Bursalıların ‘küçük kıyamet’ diye andığı 1855 depreminin tespit edilebilen sarsıntı oranı 7,5’tir. 1999’daki Marmara depreminin 7,4 olduğunu hatırlarsak, nasıl bir hasara yol açtığını tahmin edersiniz. Bunu niye söyledim? Şundan: II. Mahmud’la birlikte hem zihinlerde hem eserlerde Avrupai tarz yüksek perdeden görünür. Haliyle kendisinden sonraki padişahlar da aynı yolu takip ederler. 1879’da Hüdavendigar Valiliğine atanarak Bursa’ya gelen Ahmet Vefik Paşa da yine aynı usulde, yani Batılı formda şehri ve eski eserleri deyim yerindeyse baştan ayağa yeniden düzenler, imar eder. (Ulu Cami sütunlarındaki tiyatro/opera perdelerini hatırlayın.) Bugün şehirdeki asar-ı atikanın hâlâ nefes alıyor olmasını önce ona, sonra ‘yolu yolumuz’ olan Kazım Baykal merhuma borçluyuz. Tanpınar ise İmparatorluğun kurucu kadrolarının türbelerinde meydana gelen değişim için şöyle konuşur: “Gümüşlü adı, bugün sadece tarih bilenler için bir hatıradır ve Osman Gazi ile Orhan Gazi, Tanzimat devrinin o gülünç şekilde resmî üslubuyla yapılmış, hiçbir ruhaniyeti olmayan binalarda başlarının ucunda, -tarihin korkunç istihzası- Sultan Aziz’in ihdas ettiği birer, Osmanlı nişanı, âdeta gurbette gibi yatıyorlar.”

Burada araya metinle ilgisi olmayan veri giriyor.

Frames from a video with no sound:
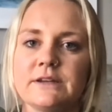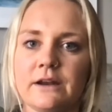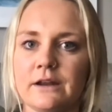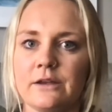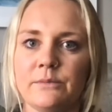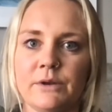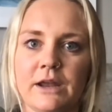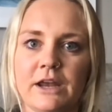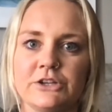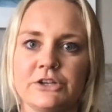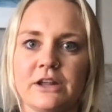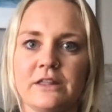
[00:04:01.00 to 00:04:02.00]
studying
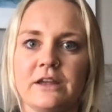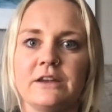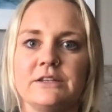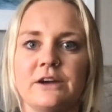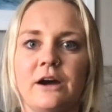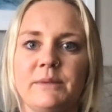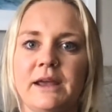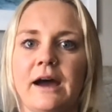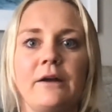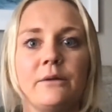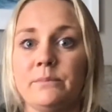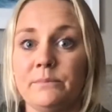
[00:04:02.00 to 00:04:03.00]
communication. I think it taught me
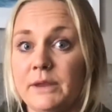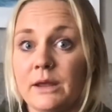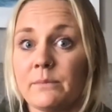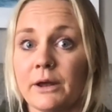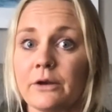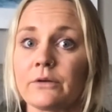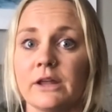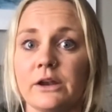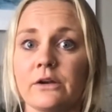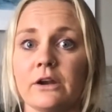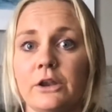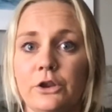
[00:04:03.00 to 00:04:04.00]
how to be a better
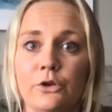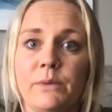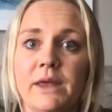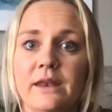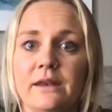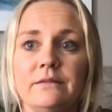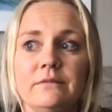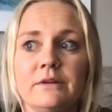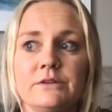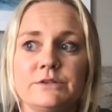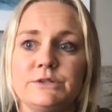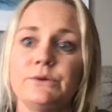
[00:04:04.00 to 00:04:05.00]
leader and human and
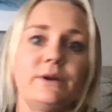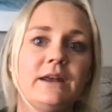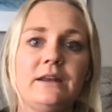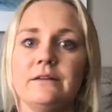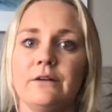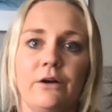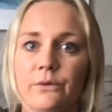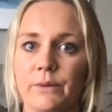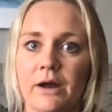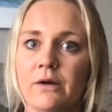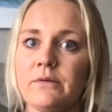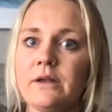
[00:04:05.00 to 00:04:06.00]
student all
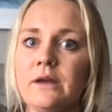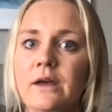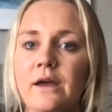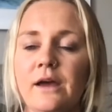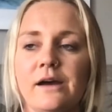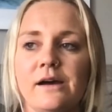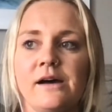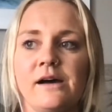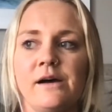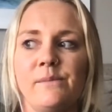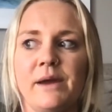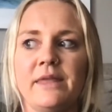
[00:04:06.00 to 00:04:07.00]
around.
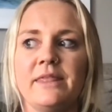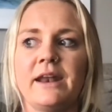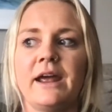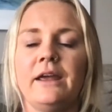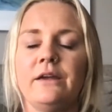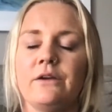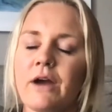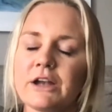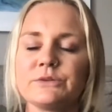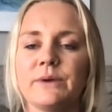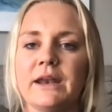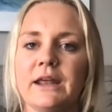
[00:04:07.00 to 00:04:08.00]
And then I
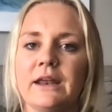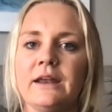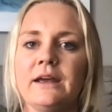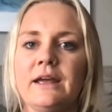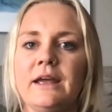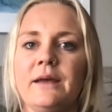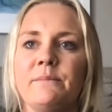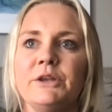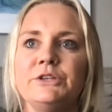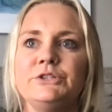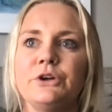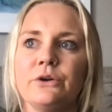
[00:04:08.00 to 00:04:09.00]
graduated,
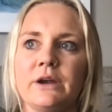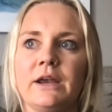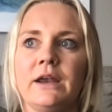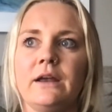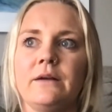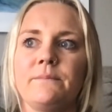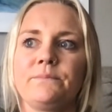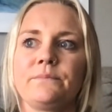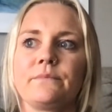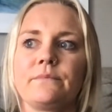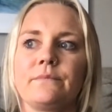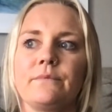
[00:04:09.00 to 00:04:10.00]
but
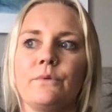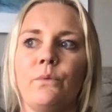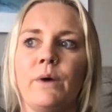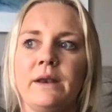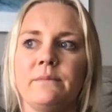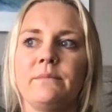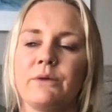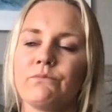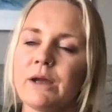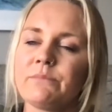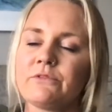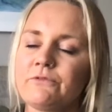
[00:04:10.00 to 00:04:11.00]

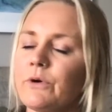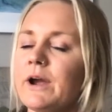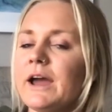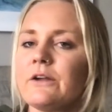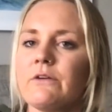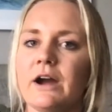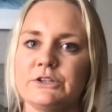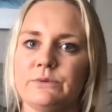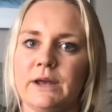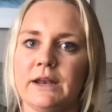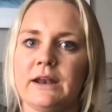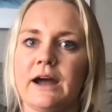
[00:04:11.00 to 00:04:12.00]
right before I had
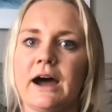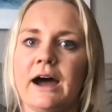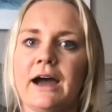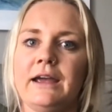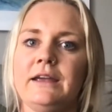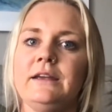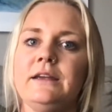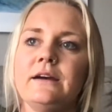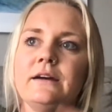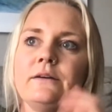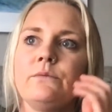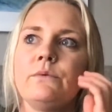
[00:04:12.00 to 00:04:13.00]
graduated, I
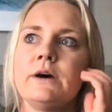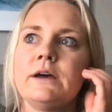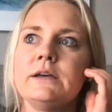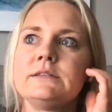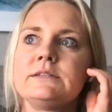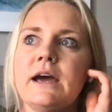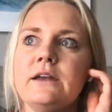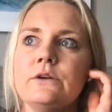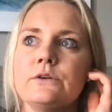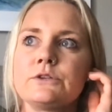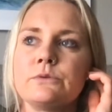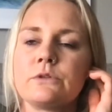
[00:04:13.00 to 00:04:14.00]
was
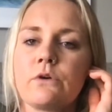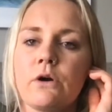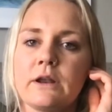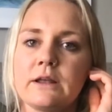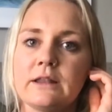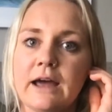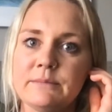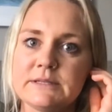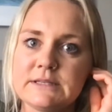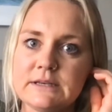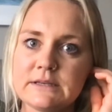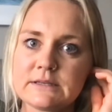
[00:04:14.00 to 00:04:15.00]
diagnosed with chronic Lyme
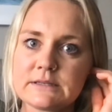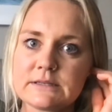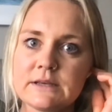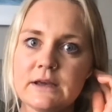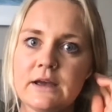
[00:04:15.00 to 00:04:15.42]
disease.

‘Natürist bir ibadet’ ya da unutulan Erguvan Bayramı
Ahmet Hamdi, Emir Sultan’ın III. Selim devrine denk düşen restorasyonu da beğenmez. Onun da ‘dondurulmuş gibi’ yattığını kaydeder. Ardından unutulan geleneği, yani Emir Sultan’ın dervişleriyle kutladığı bahar bayramını ‘natürist bir ibadet’ olarak anar. “bu erguvan sohbeti beni çok düşündürdü” diye başlar söze ve şu cümleleri kaydeder not defterine: “Acaba eski dinlerden, bugün Bursa müzesinde küçük mezar heykellerini, yüzlerce kırık abidesini gördüğümüz akidelerden kalma bir şey mi? Yoksa sadece yeni fethedilmiş bu toprağı takdis için fatih cetlerinin icat ettikleri bir bayram mı? Ben Emir Sultan’ın bu rolünü çok seviyorum, çünkü bizim iklimde gülden sonra bayramı yapılacak bir çiçek varsa o da erguvandır. O şehirlerimizin ufkunda her bahar bir Diyonizos rüyası gibi sarhoş ve renkli doğar. Dünyanın tekrar değiştiğini, tabiatın ağır uykusundan uyandığını haber vermek ister gibi zengin, cümbüşlü israflarıyla her yeri donatır, bahar şarkısını söyler.”
Bursa’da Zaman’ın mekânı
Tanpınar, mezkûr şiirine şöyle başlar: “Bursa’da bir eski cami avlusu/Küçük şadırvanda şakıyan su/Orhan zamanından kalma bir duvar/Onunla bir yaşta ihtiyar çınar...” Şimdi Ulu Cami’nin komşusu, aynı zamanda ters T planıyla inşa edilmiş Bursa üsluplu ilk padişah cami addedilen Orhan Gazi Cami’nin avlusuna bırakın kendinizi. Ve ‘hâlâ bu taşlarda gülen rüya’ya tebessüm edin. Çünkü çınar ağacı da duvar da ayakta duruyor, şiiri selamlarcasına. Bursa’nın fethinden 13 yıl sonra, yani 1339’da Orhan Bey tarafından yaptırılan külliyenin tam ortasında, mısraların gölgesinde dinlenin. Tanpınar’ın bu Osmanlı padişahına büyük bir hayranlığı vardır, belki de şiirine ev sahipliği yaptıran, bu beğenidir: “Yaptırdığı camilerin kandillerini kendi elleriyle yakan, imaretlerinde pişirttiği ilk yemeği kendi eliyle fakirlere ve gariplere dağıtan Orhan Gazi’nin yarı evliya çehresi bu destanın asıl merkezidir. Bütün bu ruh kuvveti ve manevilik hep ondan taşar. O bir başlangıç noktasını bir imparatorluk yapmakla kalmaz, ona rahm ve şefkatin derinliğini de katar.” Ve “bir buçuk asır bütün imparatorluk için model Orhan’dı” diye fısıldar tarihin kulağına.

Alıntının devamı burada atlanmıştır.